:: Input for this task
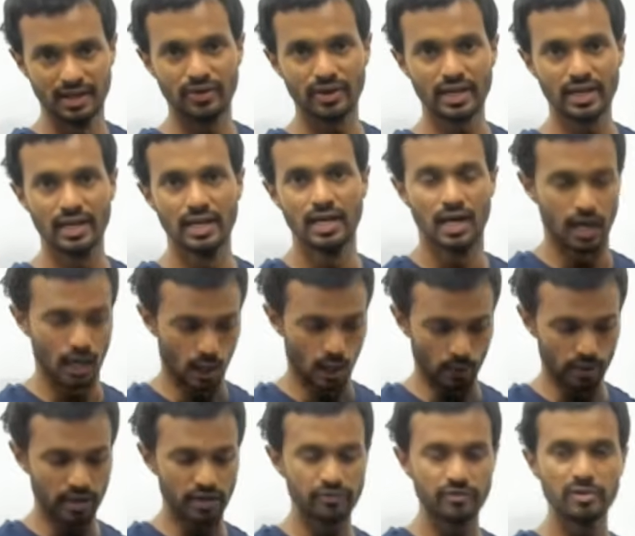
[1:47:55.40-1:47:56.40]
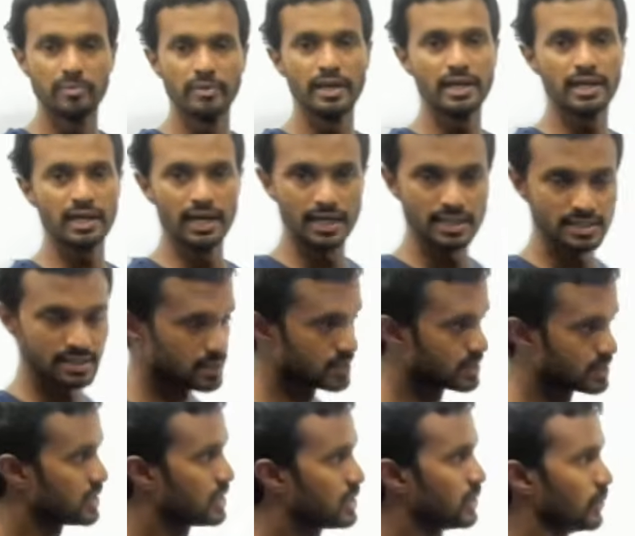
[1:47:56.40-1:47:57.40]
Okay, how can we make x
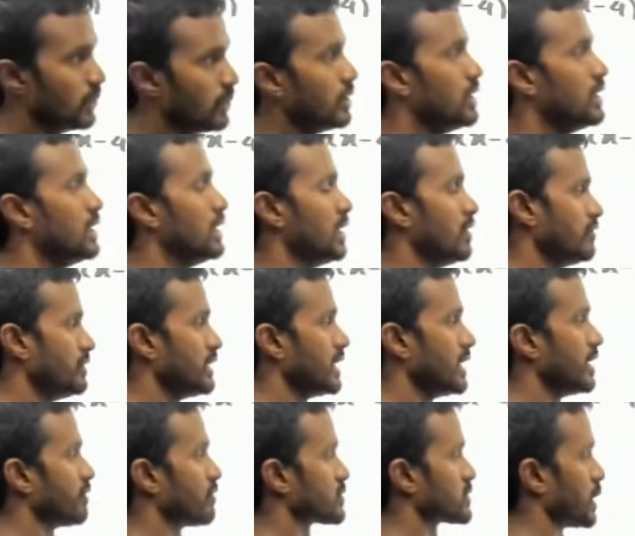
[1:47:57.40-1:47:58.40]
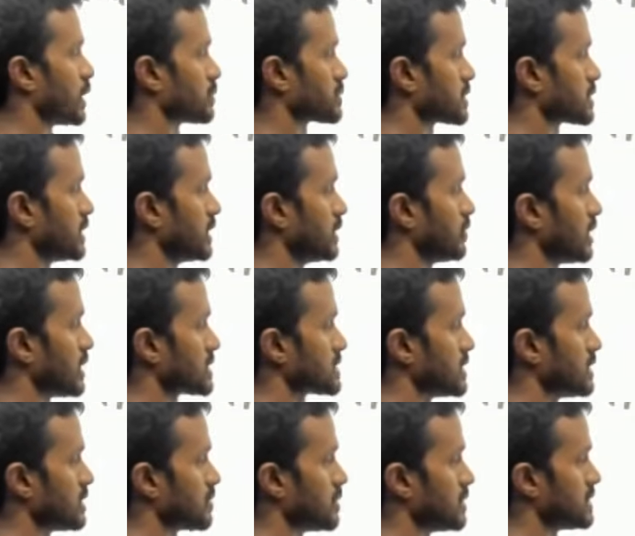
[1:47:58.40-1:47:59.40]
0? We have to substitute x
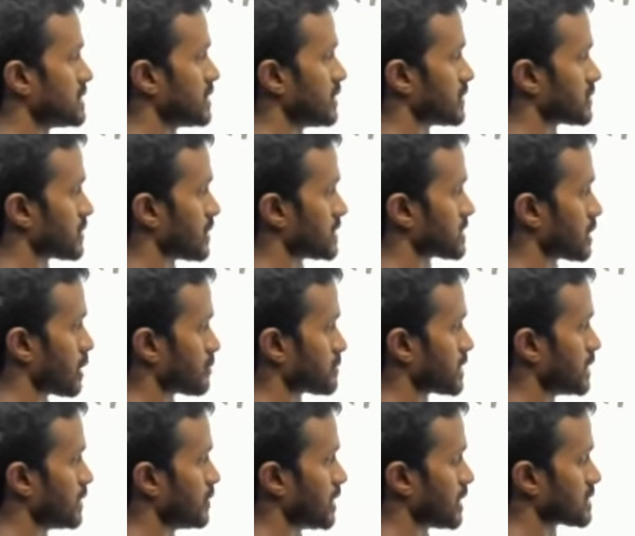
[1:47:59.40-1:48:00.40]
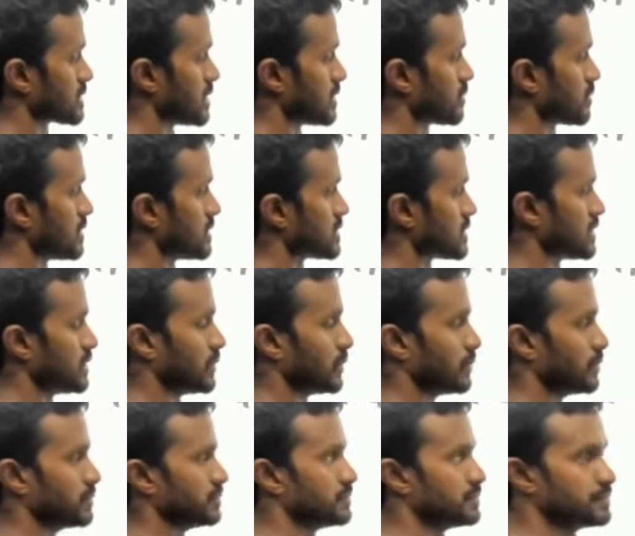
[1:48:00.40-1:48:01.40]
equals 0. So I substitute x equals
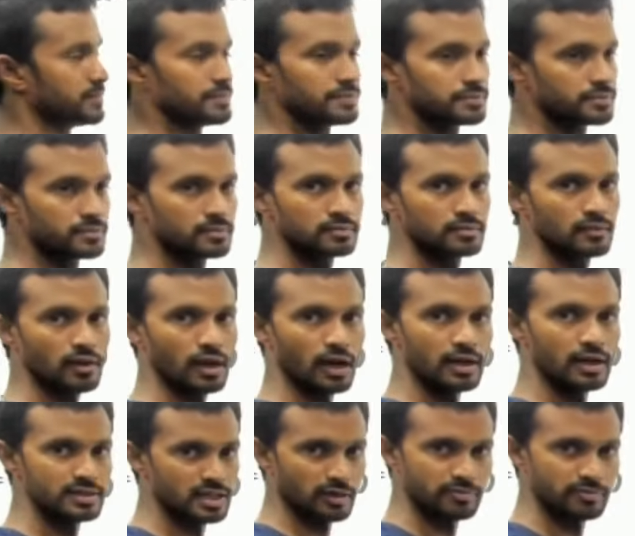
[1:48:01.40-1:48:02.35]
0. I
::::
*Task*.
Repeat the material verbatim. Do not carry over any picture.

*Written answer*.
[1:47:55.40-1:47:56.40]
[1:47:56.40-1:47:57.40]
Okay, how can we make x
[1:47:57.40-1:47:58.40]
[1:47:58.40-1:47:59.40]
0? We have to substitute x
[1:47:59.40-1:48:00.40]
[1:48:00.40-1:48:01.40]
equals 0. So I substitute x equals
[1:48:01.40-1:48:02.35]
0. I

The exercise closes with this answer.